GPU Operator Install on Ubuntu

by 여행을 떠나자! 2021. 9. 21.

2021.6.9

 

1. Environments

- Softwares

   ✓ Ubuntu 18.04.5 LTS (Bionic Beaver), Kubernetes 1.16.15, Docker 19.03.15

   ✓ NVIDIA Driver 460.73.01, cuda-libraries-11-2, libcudnn8_8.2.1.32 - 별도 설치

    ✓ GPU Operator 1.7.0

          NVIDIA k8s device plugin 0.9.0

          NVIDIA container toolkit 1.7.0

          NVIDIA DCGM-exporter 2.1.8-2.4.0

          Node Feature Discovery 0.6.0

          GPU Feature Discovery 0.4.1

- GPU Card

   ✓ NVIDIA Tesla V100

 

 

2. NVIDIA Driver & Cuda toolkit (library) Install

- 별도 설치 사유

   GPU Operator를 이용한 NVIDIA Driver 설치 시 kubernetes에서만 GPU 사용 가능

   GPU Operator를 이용한 NVIDIA Driver 설치 과정에서 외부 접속이 필요하나 설치 구성 환경은 접속 불가 환경 임

- 참조 페이지

   https://docs.nvidia.com/datacenter/tesla/tesla-installation-notes/index.html

 

- 사전 작업

$ lspci | grep -i nvidia
3b:00.0 3D controller: NVIDIA Corporation Device 1df6 (rev a1)
d8:00.0 3D controller: NVIDIA Corporation Device 1df6 (rev a1)
$ lsmod | egrep 'i2c_core|ipmi_msghandler'
ipmi_msghandler       102400  3 ipmi_devintf,ipmi_si,ipmi_ssif
$ ubuntu-drivers devices
== /sys/devices/pci0000:3a/0000:3a:00.0/0000:3b:00.0 ==
modalias : pci:v000010DEd00001DF6sv000010DEsd000013D6bc03sc02i00
vendor   : NVIDIA Corporation
driver   : nvidia-driver-460 - distro non-free
driver   : nvidia-driver-450-server - distro non-free
driver   : nvidia-driver-465 - distro non-free recommended
driver   : nvidia-driver-460-server - distro non-free
driver   : xserver-xorg-video-nouveau - distro free builtin
$

- https://docs.nvidia.com/cuda/cuda-installation-guide-linux/index.html#runfile-nouveau

# vi /etc/modprobe.d/blacklist-nouveau.conf
blacklist nouveau
options nouveau modeset=0
# update-initramfs -u
update-initramfs: Generating /boot/initrd.img-5.4.0-73-generic
# reboot
...

# lsmod | grep nouveau
# apt-get install gcc make
...
# gcc --version
gcc (Ubuntu 7.5.0-3ubuntu1~18.04) 7.5.0
...
#

 

- NVIDIA Install

   NVIDIA Driver Download

       https://www.nvidia.co.kr/Download/index.aspx?lang=kr

# sh ./NVIDIA-Linux-x86_64-460.73.01.run --info
  Identification    : NVIDIA Accelerated Graphics Driver for Linux-x86_64 460.73.01
  Target directory  : NVIDIA-Linux-x86_64-460.73.01
  Uncompressed size : 623288 KB
  Compression       : xz
  Date of packaging : Thu Apr  1 22:17:32 UTC 2021
  Application run after extraction : ./nvidia-installer
#
# sh NVIDIA-Linux-x86_64-460.73.01.run
Verifying archive integrity... OK
Uncompressing NVIDIA Accelerated Graphics Driver for Linux-x86_64 460.73.01.......................

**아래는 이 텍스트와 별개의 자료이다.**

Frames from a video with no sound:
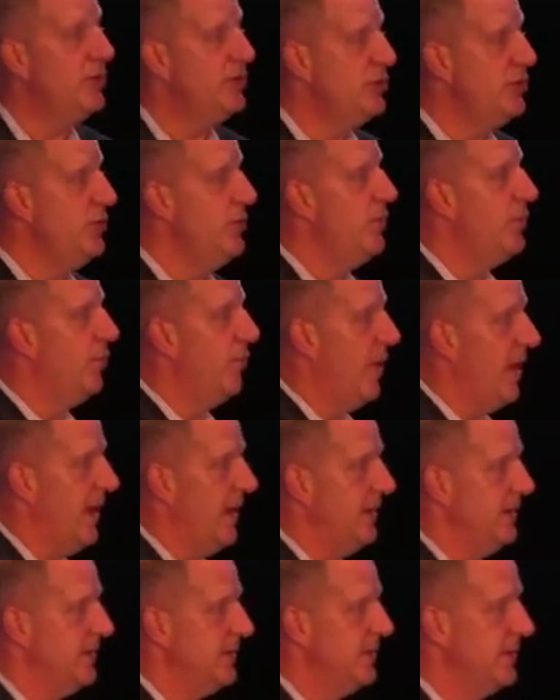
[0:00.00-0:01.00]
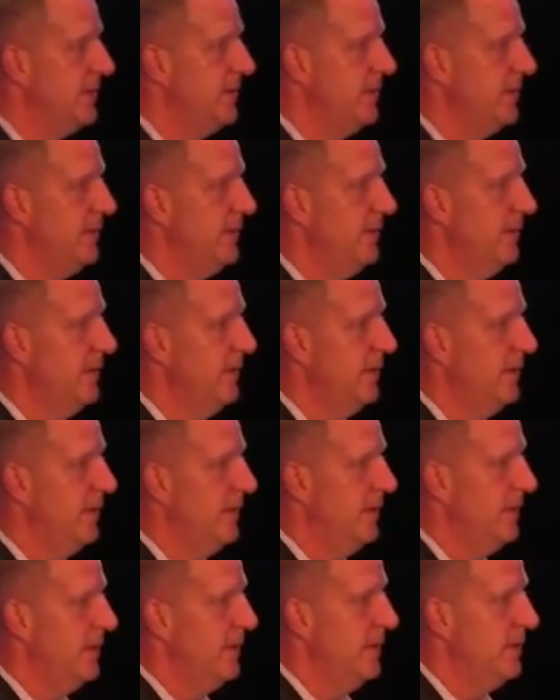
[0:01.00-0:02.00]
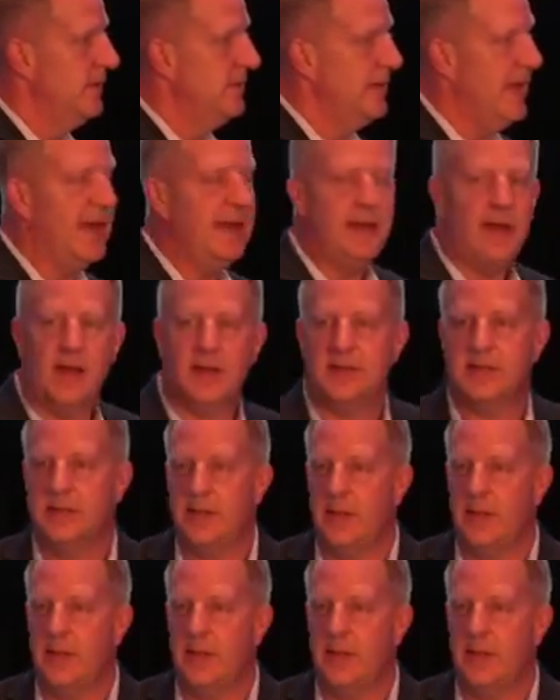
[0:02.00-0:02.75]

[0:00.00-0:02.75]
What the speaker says: what you praise. Is that not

The distribution-provided pre-install script failed!  Are you sure you want to continue?
Continue installation (선택)

WARNING: Unable to find a suitable destination to install 32-bit compatibility libraries. Your system may not be set up for 32-bit compatibility. 32-bit compatibility files will not be installed; if you wish to install them, re-run the installation and set a valid directory with the --compat32-libdir option.
OK (선택)

WARNING: Unable to determine the path to install the libglvnd EGL vendor library config files. Check that you have pkg-config and the libglvnd
           development libraries installed, or specify a path with --glvnd-egl-config-path.

OK (선택)
...
# nvidia-smi
Tue Jun  8 16:51:09 2021
+-----------------------------------------------------------------------------+
| NVIDIA-SMI 460.73.01    Driver Version: 460.73.01    CUDA Version: 11.2     |
|-------------------------------+----------------------+----------------------+
| GPU  Name        Persistence-M| Bus-Id        Disp.A | Volatile Uncorr. ECC |
| Fan  Temp  Perf  Pwr:Usage/Cap|         Memory-Usage | GPU-Util  Compute M. |
|                               |                      |               MIG M. |
|===============================+======================+======================|
|   0  Tesla V100S-PCI...  Off  | 00000000:3B:00.0 Off |                    0 |
| N/A   28C    P0    37W / 250W |      0MiB / 32510MiB |      0%      Default |
|                               |                      |                  N/A |
+-------------------------------+----------------------+----------------------+
|   1  Tesla V100S-PCI...  Off  | 00000000:D8:00.0 Off |                    0 |
| N/A   29C    P0    36W / 250W |      0MiB / 32510MiB |      0%      Default |
|                               |                      |                  N/A |
+-------------------------------+----------------------+----------------------+

+-----------------------------------------------------------------------------+
| Processes:                                                                  |
|  GPU   GI   CI        PID   Type   Process name                  GPU Memory |
|        ID   ID                                                   Usage      |
|=============================================================================|
|  No running processes found                                                 |
+-----------------------------------------------------------------------------+
#

 

- Cuda toolkit install

   The NVIDIA® CUDA® Toolkit provides a development environment for creating high performance GPU-accelerated applications.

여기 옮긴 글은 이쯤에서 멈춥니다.